Starting with the north end, 350 meters out of the 2,800 to be replaced are in the ground now, Dellies said during a July 11 phone interview.
He said upgrading water meters is nearly a full-time job but manually reading meters creates room for human error.
“The new, touch read meters are read electronically by waving a wand. The tip reads the meter. There’s no misinterpreting a number,” Dellies said.
Several years ago, he confirmed a property owner was overcharged for water usage.
“We had some problems with one error, a manually read meter, when an irrigation account was transposed with a domestic account causing an overcharge in the $47,000 range,” Dellies said. “The bill was paid by auto draft and was not immediately detected. That was human error.”
The mistake is not the sole reason for replacing the meters but Dellies said, “It’s another justification for why we shouldn’t continue.”
The water meter replacement program has been slow to start, Dellies said.
Funded initially with money that had been allocated to replace meters, the project is now supported with $96,500 from taxpayers.
“Now we’re doing a wholesale change out so we can get meters swapped over to these electronic meters. They’re actually a magnetic meter, they have no moving internal parts, so there is nothing that can wear out,” Dellies said.
Dellies had just returned from the Wrightsville Sound side of the Heide Trask Drawbridge where several parcels are still within the town’s extraterritorial limits.
The Galleria LLC, owners of recently de-annexed 12.2 acres of former town property, requested the town terminate its accounts to its property. The town has removed water meters so far.

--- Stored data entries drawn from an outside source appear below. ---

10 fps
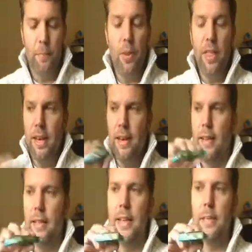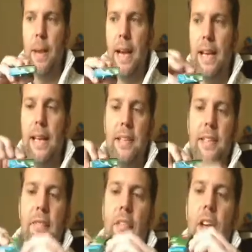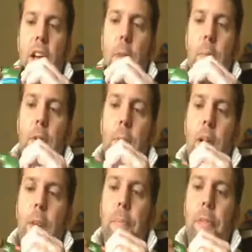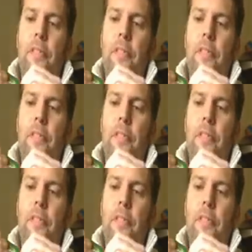Within these packets, if I open them up,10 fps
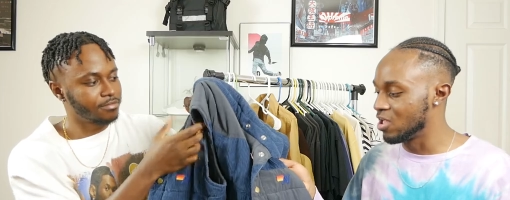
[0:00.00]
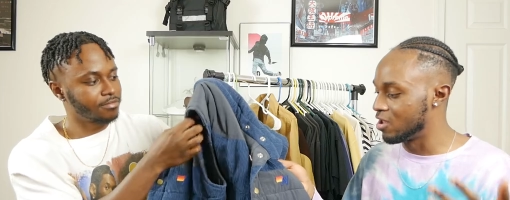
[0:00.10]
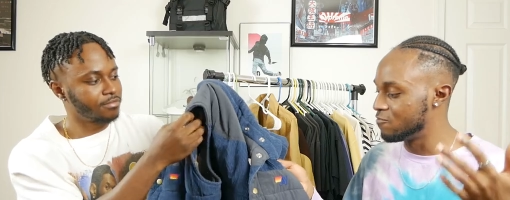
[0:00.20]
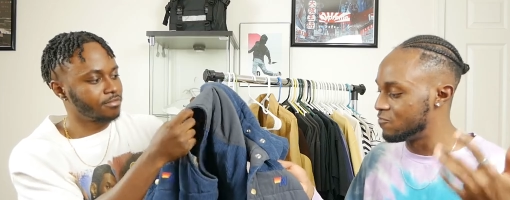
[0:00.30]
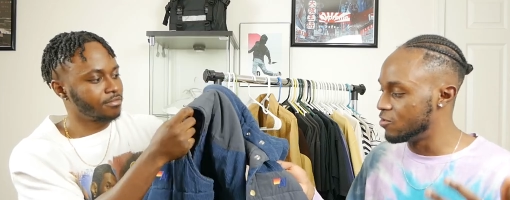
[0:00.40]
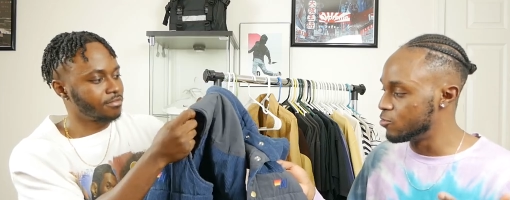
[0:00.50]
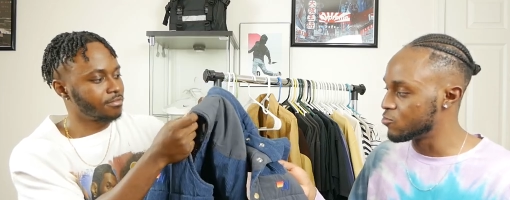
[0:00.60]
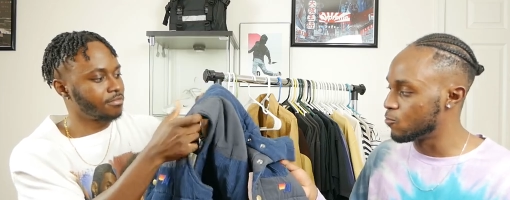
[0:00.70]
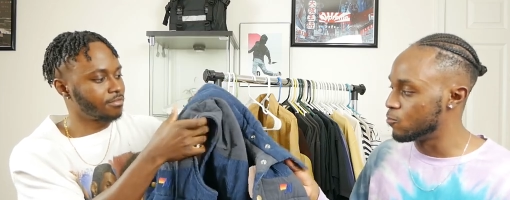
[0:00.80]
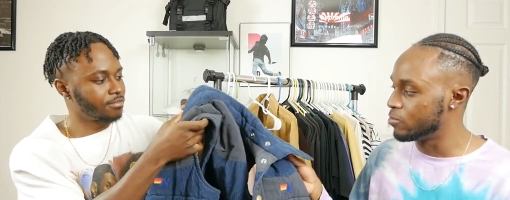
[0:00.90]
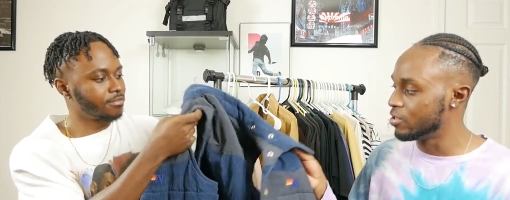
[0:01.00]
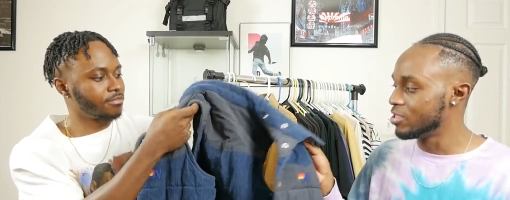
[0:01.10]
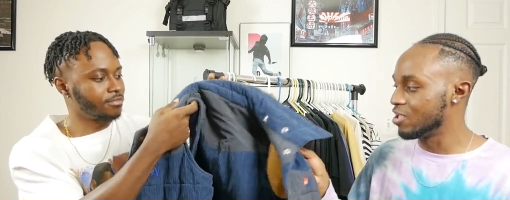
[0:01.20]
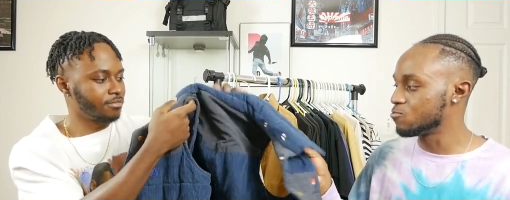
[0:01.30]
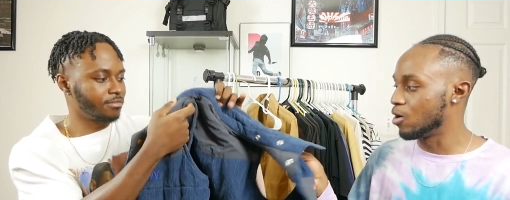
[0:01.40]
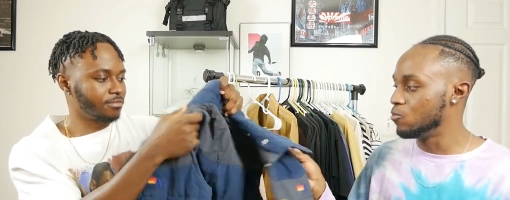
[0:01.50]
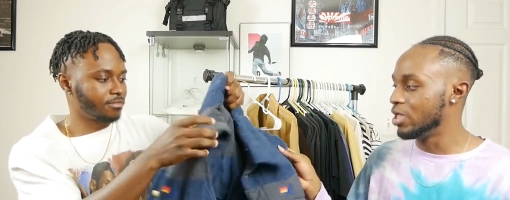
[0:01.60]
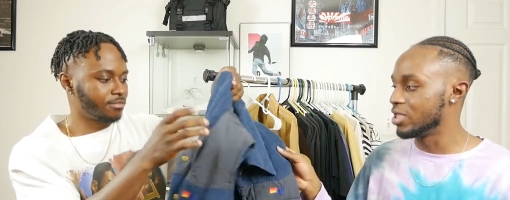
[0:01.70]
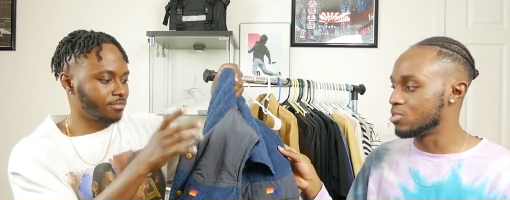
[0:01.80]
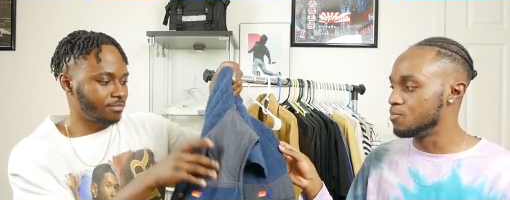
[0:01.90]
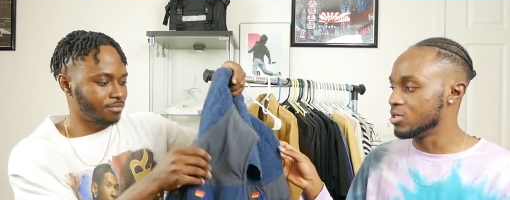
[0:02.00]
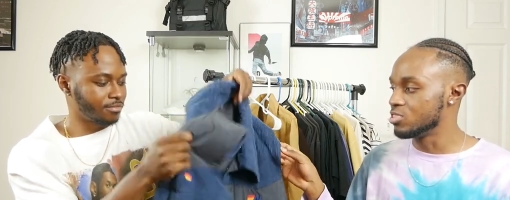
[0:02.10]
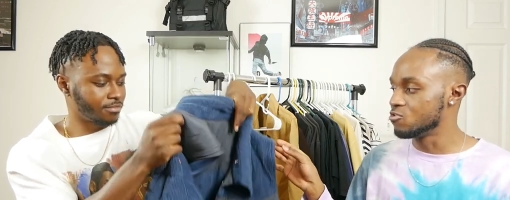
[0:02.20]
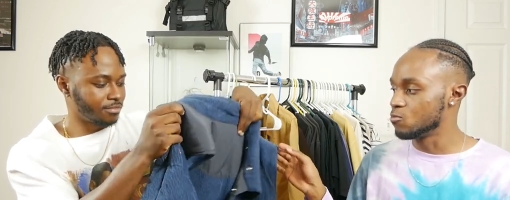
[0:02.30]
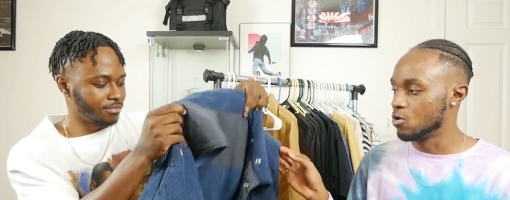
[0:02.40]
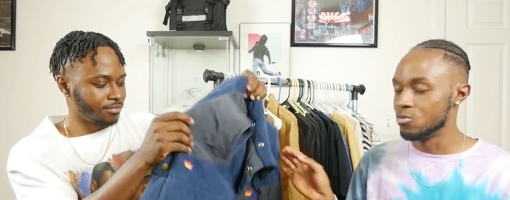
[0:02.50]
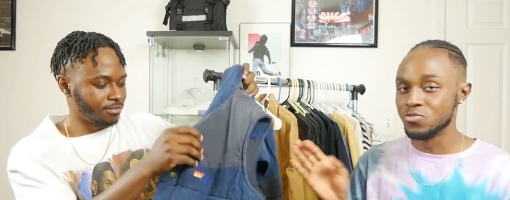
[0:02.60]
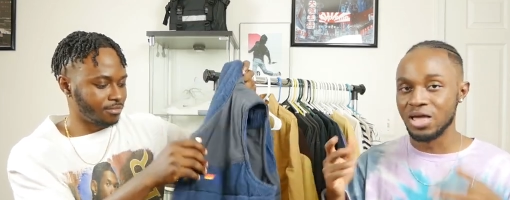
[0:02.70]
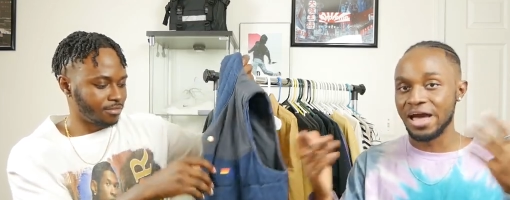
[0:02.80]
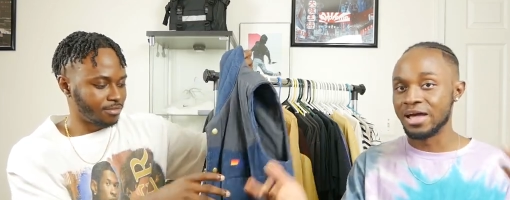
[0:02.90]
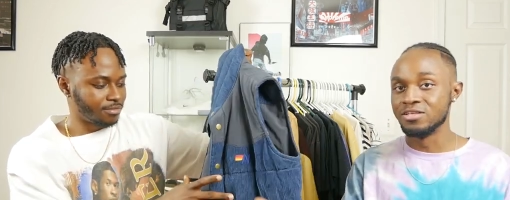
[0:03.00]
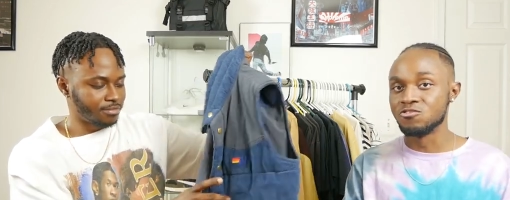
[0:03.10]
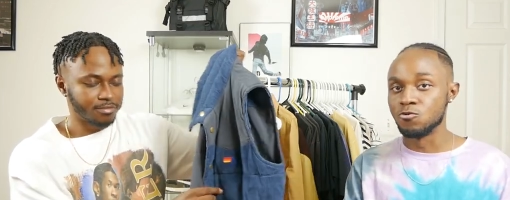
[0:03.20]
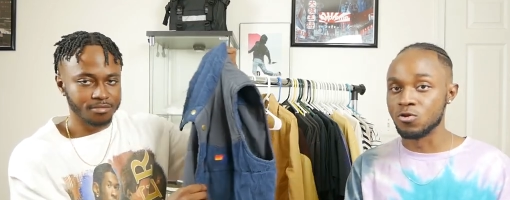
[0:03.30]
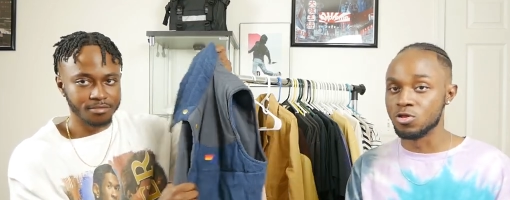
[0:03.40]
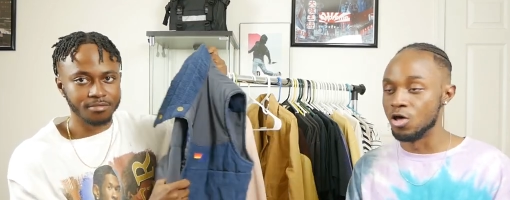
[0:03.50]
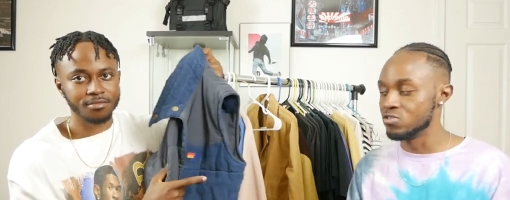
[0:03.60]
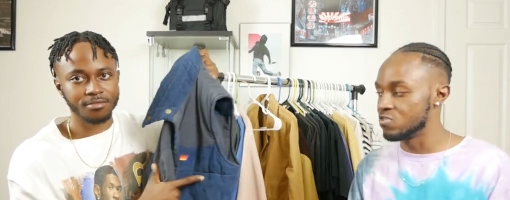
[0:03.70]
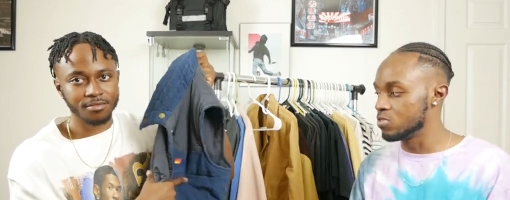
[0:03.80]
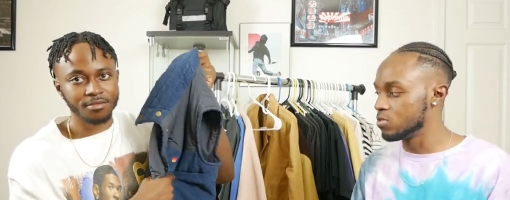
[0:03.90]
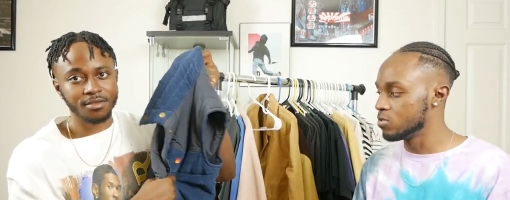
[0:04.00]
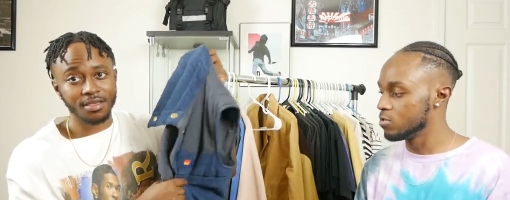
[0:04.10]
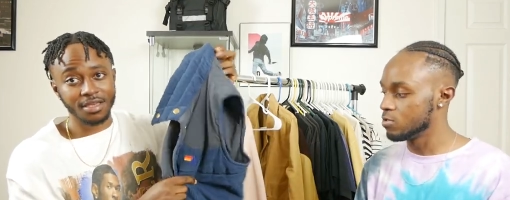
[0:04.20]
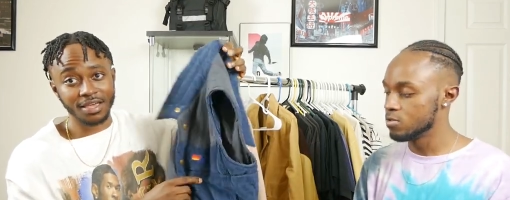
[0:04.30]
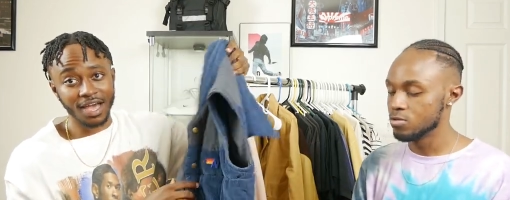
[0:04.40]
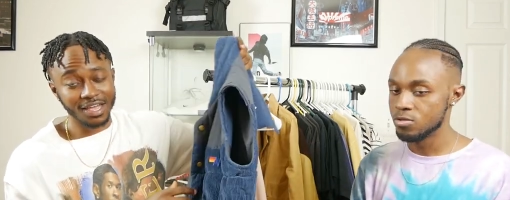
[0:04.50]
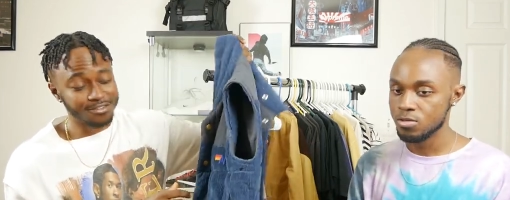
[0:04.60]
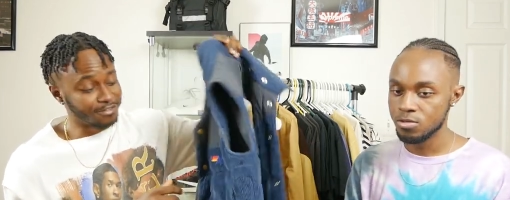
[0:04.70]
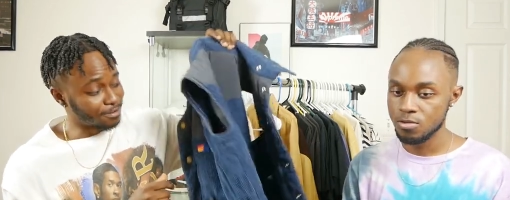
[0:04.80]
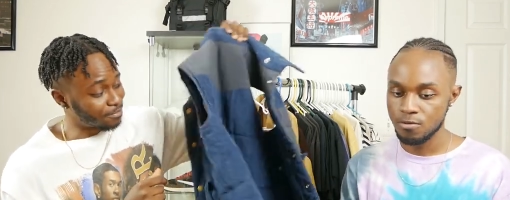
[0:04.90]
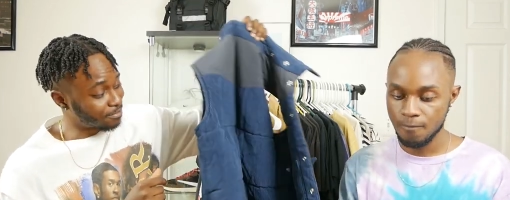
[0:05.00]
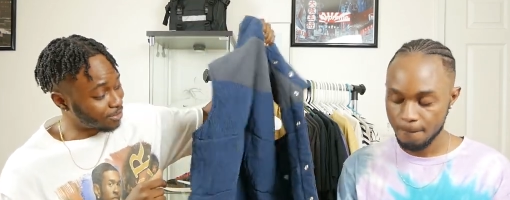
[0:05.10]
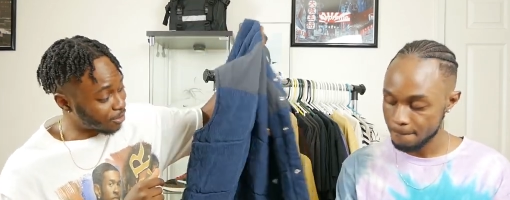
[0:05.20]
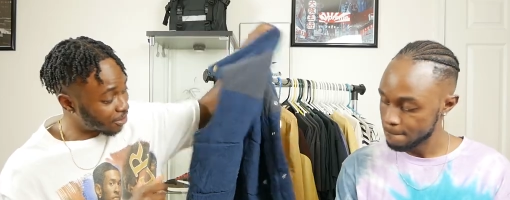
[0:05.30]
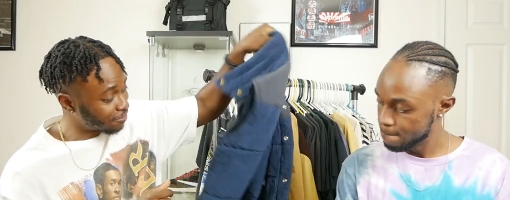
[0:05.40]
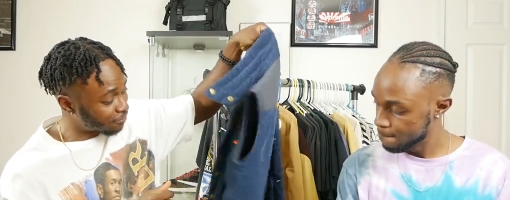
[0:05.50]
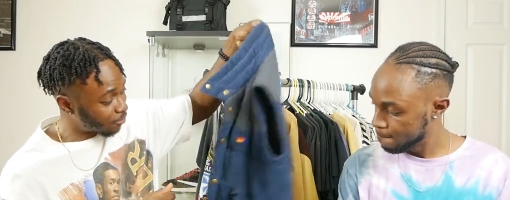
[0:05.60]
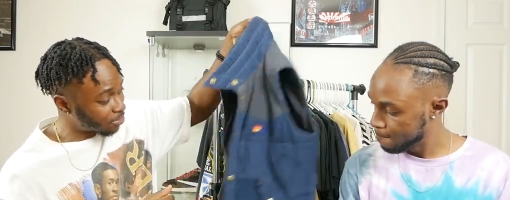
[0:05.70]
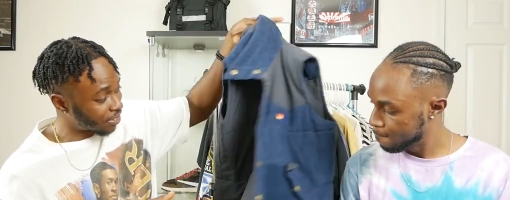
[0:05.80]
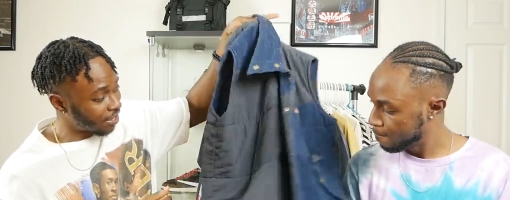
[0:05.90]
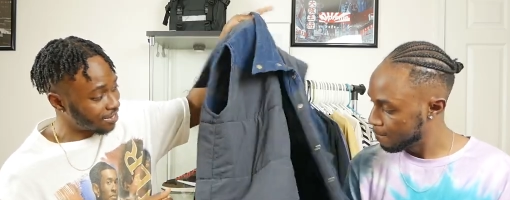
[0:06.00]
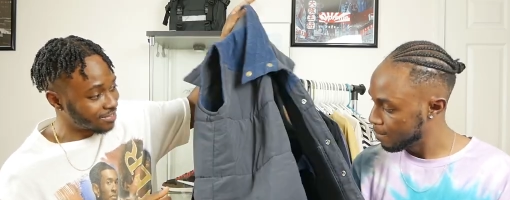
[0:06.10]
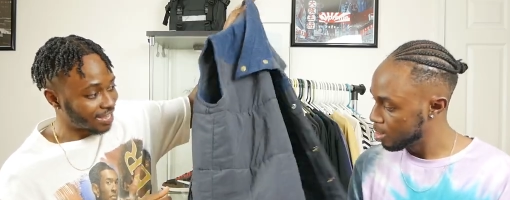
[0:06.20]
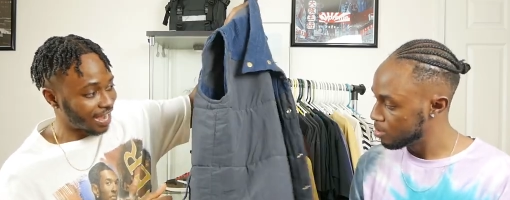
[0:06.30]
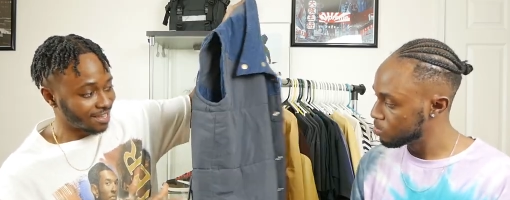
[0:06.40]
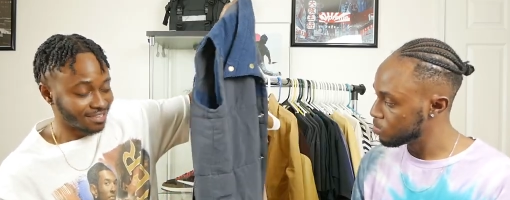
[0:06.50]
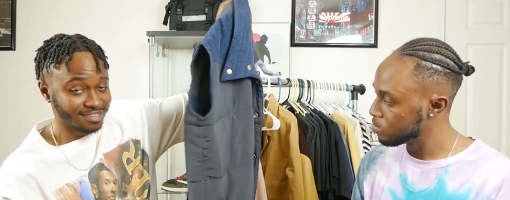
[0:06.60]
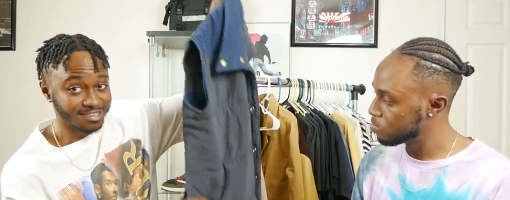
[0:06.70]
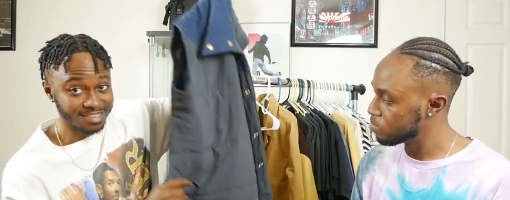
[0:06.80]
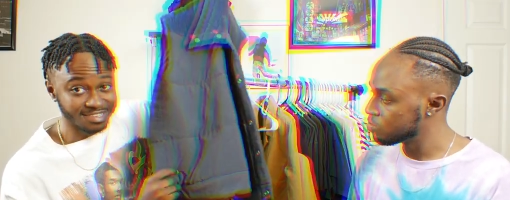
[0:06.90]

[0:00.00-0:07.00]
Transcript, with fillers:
Speaker 1: kind of feel. So that's why we have to pick this one up to add it to our closet. And
Speaker 2: guys, for the thirty-four dollars, guys, this is a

“We have quite a bit of plumbing under their property that we have utility easements on. What I’m hoping to do is get in touch with them and get an easement on the front of their property, basically fronting Wrightsville Avenue, and abandon all of our other claims. I think it would be beneficial to both of us,” Dellies said.
Dellies said he thought the transfer could work itself out easily.
“The utility authority, which already provides sewer service, will also provide water,” he said.
He hopes to abandon the pipes in place, run a new line to service the New Hanover County ABC store that remains within the town jurisdiction, cap off other pipes and leave them in place.
“That way nobody has any maintenance on them. Basically when they start the excavation, they’re going to dig them out anyway,” Dellies said. “If they’re planning to put a subdivision in there, the way the pipes currently run, it would be useless to them. It’s best to be able to abandon them and move our service along the road.”
Replacing water mains
By the end of September, the town should begin replacing old water mains in the central area of North Lumina Avenue along Henderson, Oxford and Greensboro streets.
“We’re trying to get rid of all this old galvanized metal pipe that’s out there,” Dellies said.
The pipe metal reacts with chemicals in the water, causing tuberculation.
“It’s kind of nasty and grows in the pipe,” he said. “When you have a 2-inch water main, you may only have three-fourths inch open because of all this rust and tuberculation. We’re trying to get that out of the system.”
Replacement of the water mains is a big-ticket item, expected to cost the town upwards of $700,000 before completion.
“It affects a lot of residents … and it’s been a nagging complaint for almost two years. We have that same pipe in other locations, Nathan and Sunset, Crane Street, Mallard Street, North Channel. We’ve been slowly working on them over time to get rid of it and replace the ones we have the most complaints about,” he said.
The tuberculation does not affect water quality but does produce a rusty discoloration.
“It’s an ionization process … it’s not a bacteria that affects human health, but nobody wants to turn their faucet on and have orange or brown water with little particles,” Dellies said.